The psychology of a good schedule


Kiana Glazier

Graduate Elias Hickman writing out a schedule.

Belle R. LeDuc, Reporter

It was easy to keep to a schedule during the normal school days. Bells and alarm clocks would make sure we got to where we needed to be on time, while teachers’ deadlines kept us on track (if one paid attention to them) with our workload.

Now locked in our homes for what may be the rest of the school year, many people may find it difficult to keep to a healthy routine. The days may blur together as people lock themselves inside for the greater good. By losing freedom of travel, a person now has a new freedom: the freedom of a free schedule. 

During this time of uncertainty, is it important to maintain a routine? According to psychologists like Brianna West it is.

In her article The Psychology of Daily Routine, she writes “In short, routine is important because habitualness creates mood and mood creates the ‘nurture’ aspect of your personality…” She goes on to list various other reasons- such as a routine can help lower anxiety and can make sure you have a fulfilling life- as why humans need a routine to stay at their peak performance. Why then does it seem so hard to do something that’s built into our very nature? 

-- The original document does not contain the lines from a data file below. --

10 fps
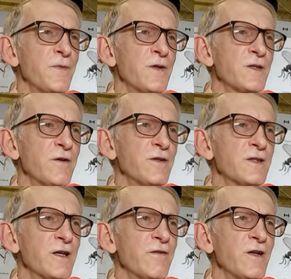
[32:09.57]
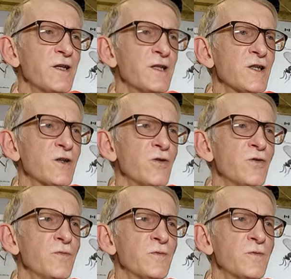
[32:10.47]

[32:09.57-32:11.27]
several years ago.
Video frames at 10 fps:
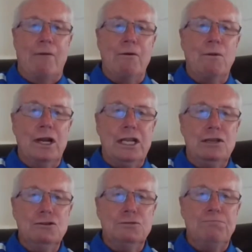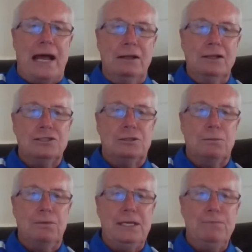And we want to use
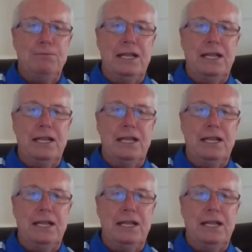balanced PEEP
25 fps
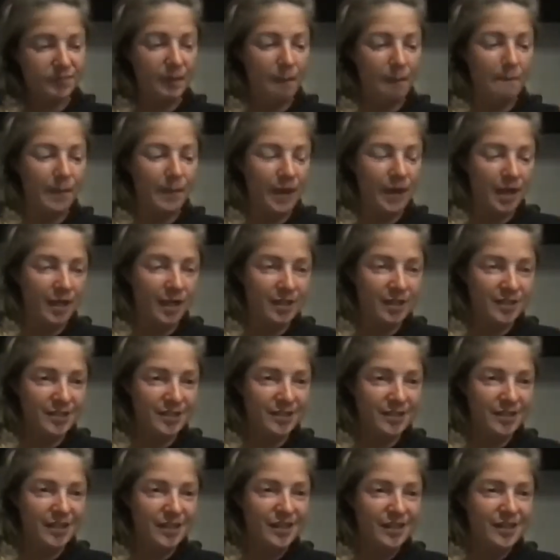but
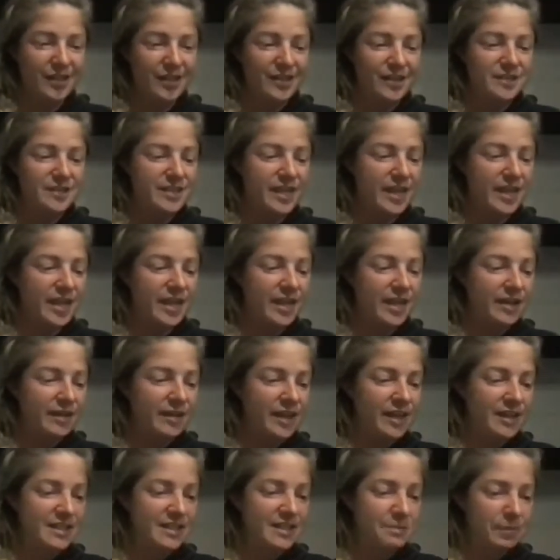say
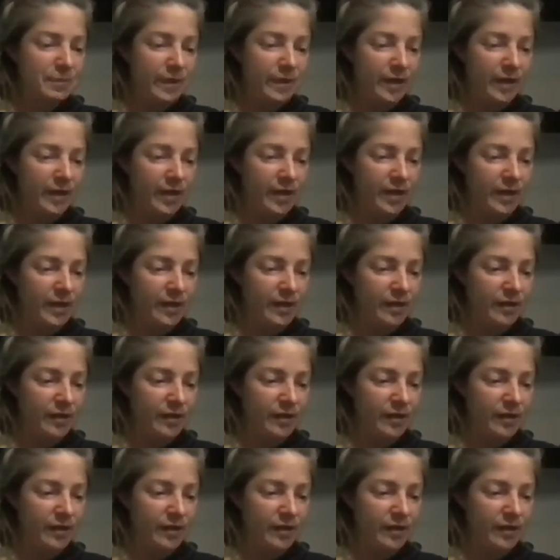let's pick,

Another psychologist and author, Michael Kilcoyne, stated in an article titled Your inability to form a routine is a warning sign that something deeper is wrong that one of the toughest challenges to forming a schedule is the fact that many people simply don’t want to do many of the things they have to do. It’s much easier to stick to a schedule of watching your favorite shows rather than one of boring school work and dull experiences. 

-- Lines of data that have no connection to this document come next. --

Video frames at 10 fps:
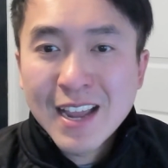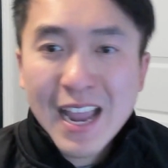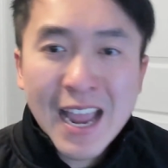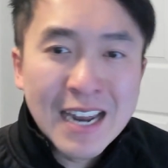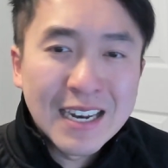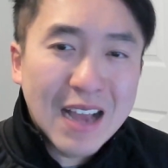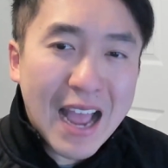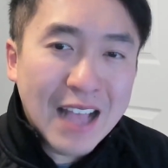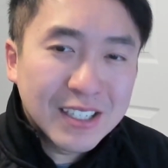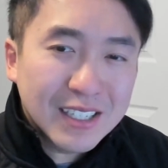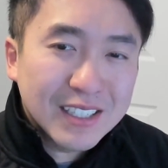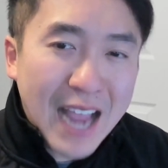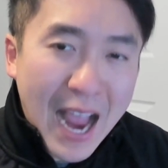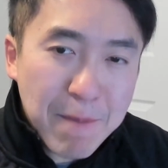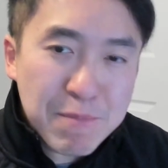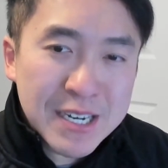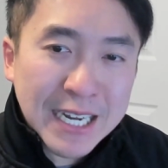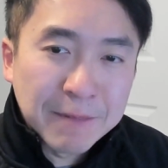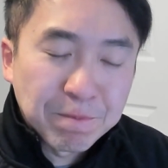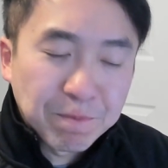And as this is
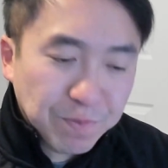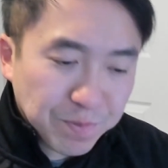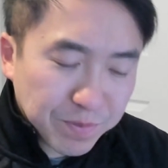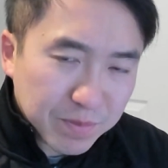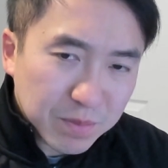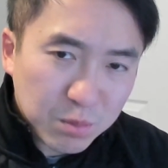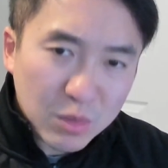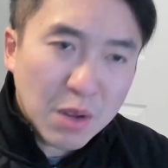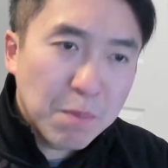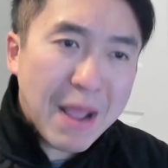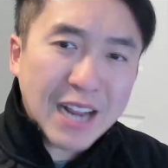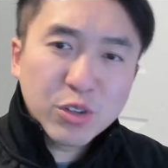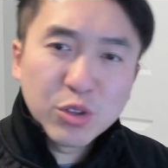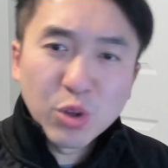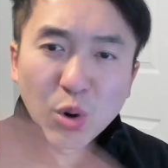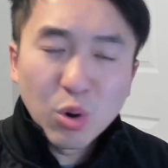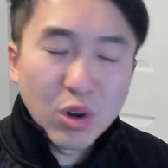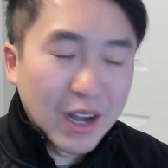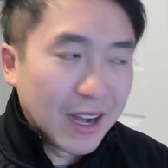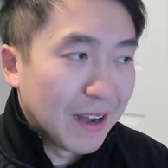happening, back to the
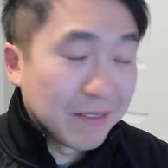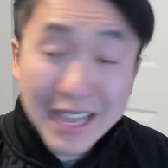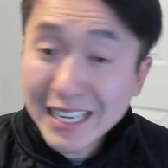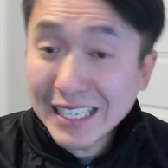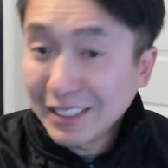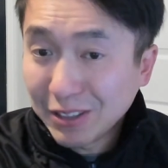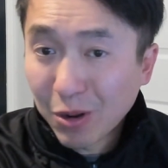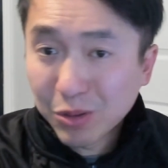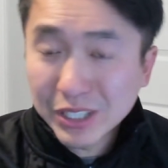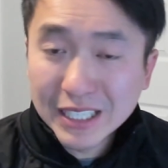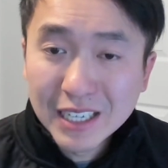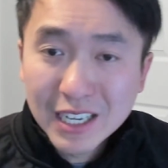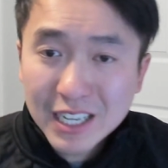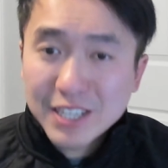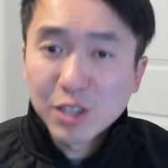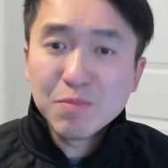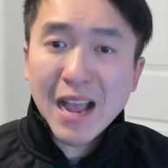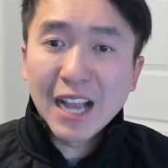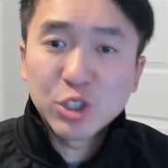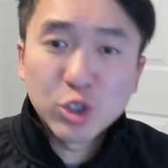Lecky, the
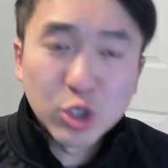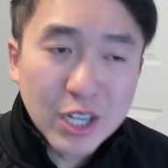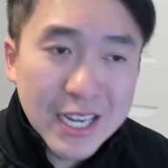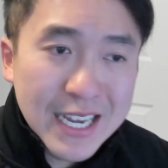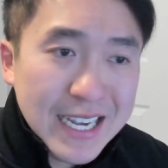guildmaster.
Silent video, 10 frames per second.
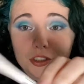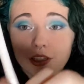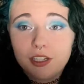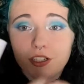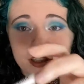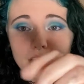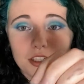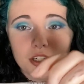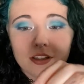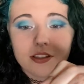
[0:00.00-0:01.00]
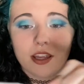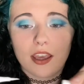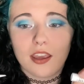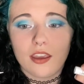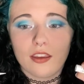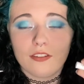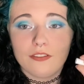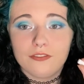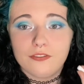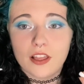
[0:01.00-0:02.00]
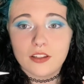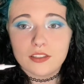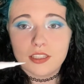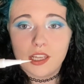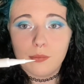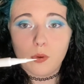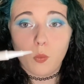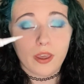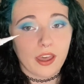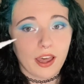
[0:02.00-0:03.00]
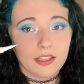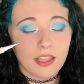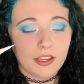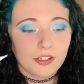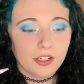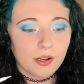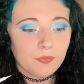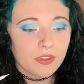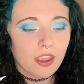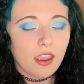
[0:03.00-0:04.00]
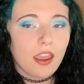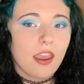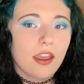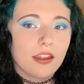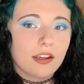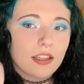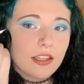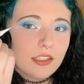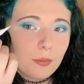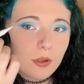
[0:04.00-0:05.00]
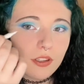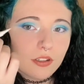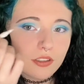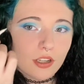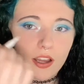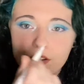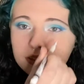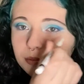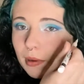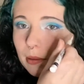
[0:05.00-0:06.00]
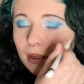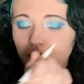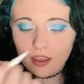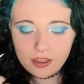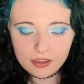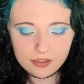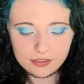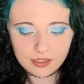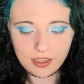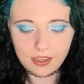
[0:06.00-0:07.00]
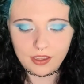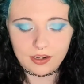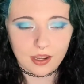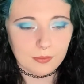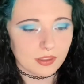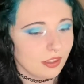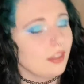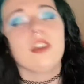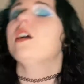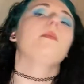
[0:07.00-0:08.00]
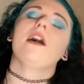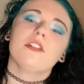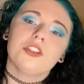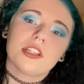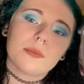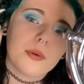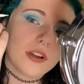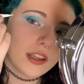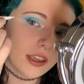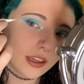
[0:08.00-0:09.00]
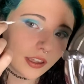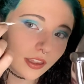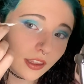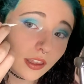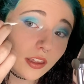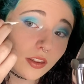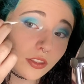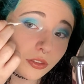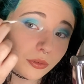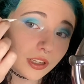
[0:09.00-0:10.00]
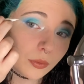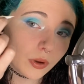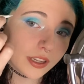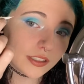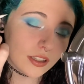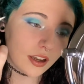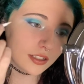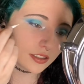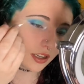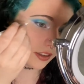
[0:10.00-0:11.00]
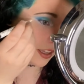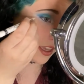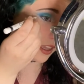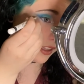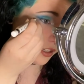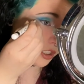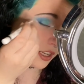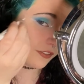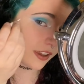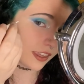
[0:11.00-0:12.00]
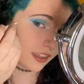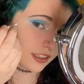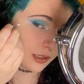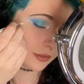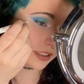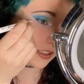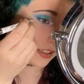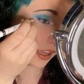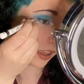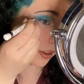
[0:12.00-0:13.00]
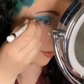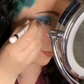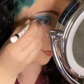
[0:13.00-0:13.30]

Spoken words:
literally just a felt tip white eyeliner, and I like to put little dots by my eyes, and I'm thinking about just putting 3 white dots on the edge if I can get them to stay.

With all this in mind, how does a person make a schedule that’s both productive but doesn’t drain them? Kilcoyne has three major tips for forming and sticking to a schedule: don’t force it, get outside and away from people, and do one thing different every day. 

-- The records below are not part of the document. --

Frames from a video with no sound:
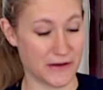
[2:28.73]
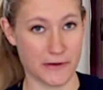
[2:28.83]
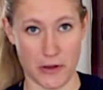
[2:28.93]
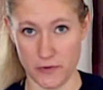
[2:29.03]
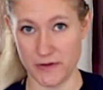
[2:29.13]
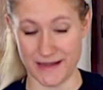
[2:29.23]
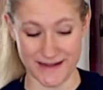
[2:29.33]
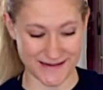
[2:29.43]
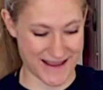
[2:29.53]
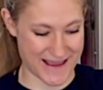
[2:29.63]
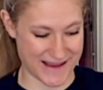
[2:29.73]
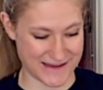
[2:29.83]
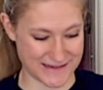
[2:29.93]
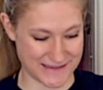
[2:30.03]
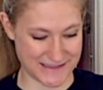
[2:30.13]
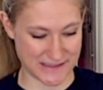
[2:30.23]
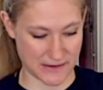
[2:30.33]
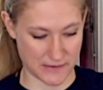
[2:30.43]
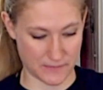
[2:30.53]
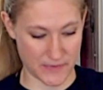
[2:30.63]
coconut and
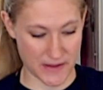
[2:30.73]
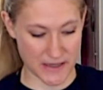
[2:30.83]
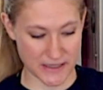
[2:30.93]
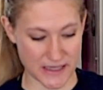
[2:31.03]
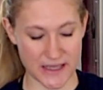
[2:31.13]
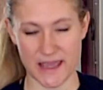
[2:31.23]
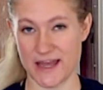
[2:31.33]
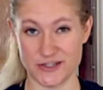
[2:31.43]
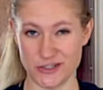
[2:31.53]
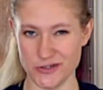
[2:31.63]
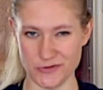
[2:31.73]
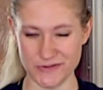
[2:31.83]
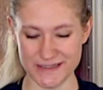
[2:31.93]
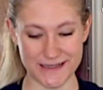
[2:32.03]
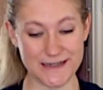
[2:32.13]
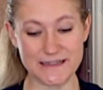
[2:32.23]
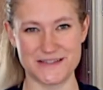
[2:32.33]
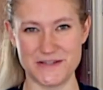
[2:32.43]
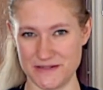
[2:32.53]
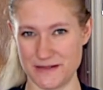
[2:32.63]
some cashews
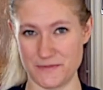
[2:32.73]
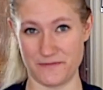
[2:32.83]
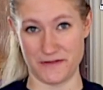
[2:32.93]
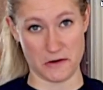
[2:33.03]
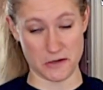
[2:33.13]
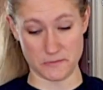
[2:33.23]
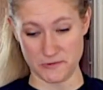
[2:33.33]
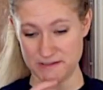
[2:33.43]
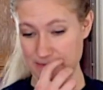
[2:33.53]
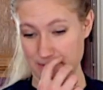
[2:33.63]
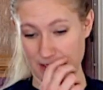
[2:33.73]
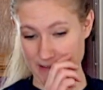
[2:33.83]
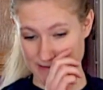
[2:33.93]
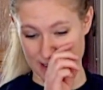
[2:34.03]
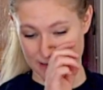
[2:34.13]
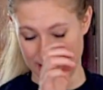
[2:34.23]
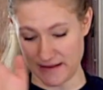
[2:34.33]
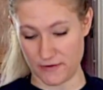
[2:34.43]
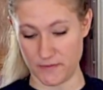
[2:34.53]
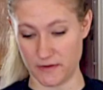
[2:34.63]
to some of the caramels, because I think
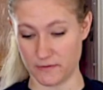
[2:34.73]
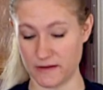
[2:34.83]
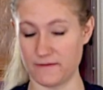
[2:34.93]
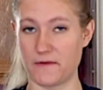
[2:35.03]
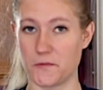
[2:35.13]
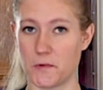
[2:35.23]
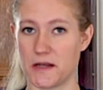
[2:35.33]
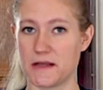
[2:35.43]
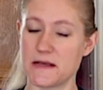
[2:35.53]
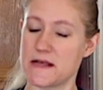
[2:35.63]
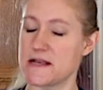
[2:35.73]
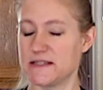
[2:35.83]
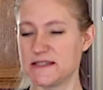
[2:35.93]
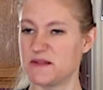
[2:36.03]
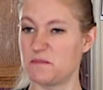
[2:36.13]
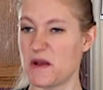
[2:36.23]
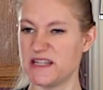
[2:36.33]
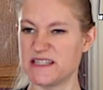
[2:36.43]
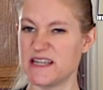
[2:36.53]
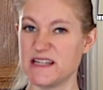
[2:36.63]
that would be a really fun way to
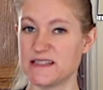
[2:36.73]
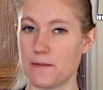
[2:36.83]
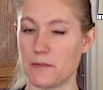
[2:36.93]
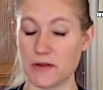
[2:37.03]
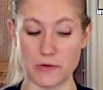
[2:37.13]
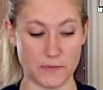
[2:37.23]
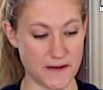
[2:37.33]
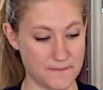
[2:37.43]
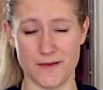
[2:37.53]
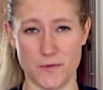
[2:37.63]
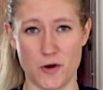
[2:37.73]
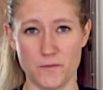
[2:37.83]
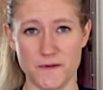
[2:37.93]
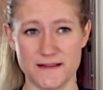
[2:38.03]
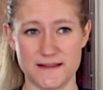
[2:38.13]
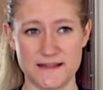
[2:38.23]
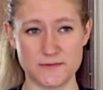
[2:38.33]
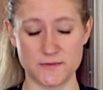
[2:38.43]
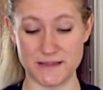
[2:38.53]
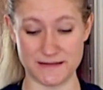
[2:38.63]
spice things up a little bit. I'm hoping that these
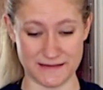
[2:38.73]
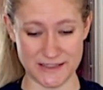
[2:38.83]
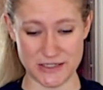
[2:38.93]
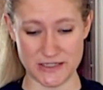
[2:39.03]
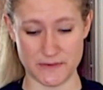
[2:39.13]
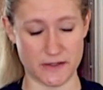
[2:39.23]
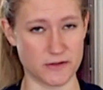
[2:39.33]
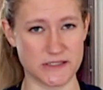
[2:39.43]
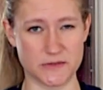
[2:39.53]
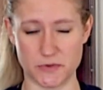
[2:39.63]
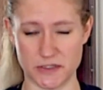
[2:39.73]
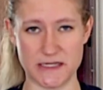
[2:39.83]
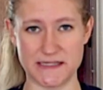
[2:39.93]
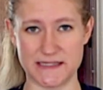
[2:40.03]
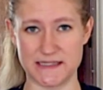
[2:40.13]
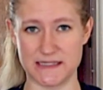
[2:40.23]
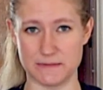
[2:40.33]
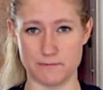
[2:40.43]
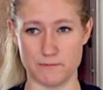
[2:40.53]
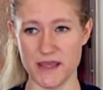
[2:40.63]
will be delicious, but also pretty easy to
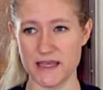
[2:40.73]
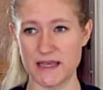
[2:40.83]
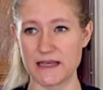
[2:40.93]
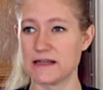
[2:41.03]
make,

Every Google search will show different ways to keep to a schedule. However, one of the most important things to realize is that a person’s body has its own schedule, as shown by Melissa C. Stöppler in her article

Many people may feel more comfortable staying up late to work and then sleeping in or vice versa. The feeling of needing to move, or the ability to be creative comes to different people at different times. No one schedule can help everyone, therefore it’s important to spend time getting to know yourself as you make a routine to follow.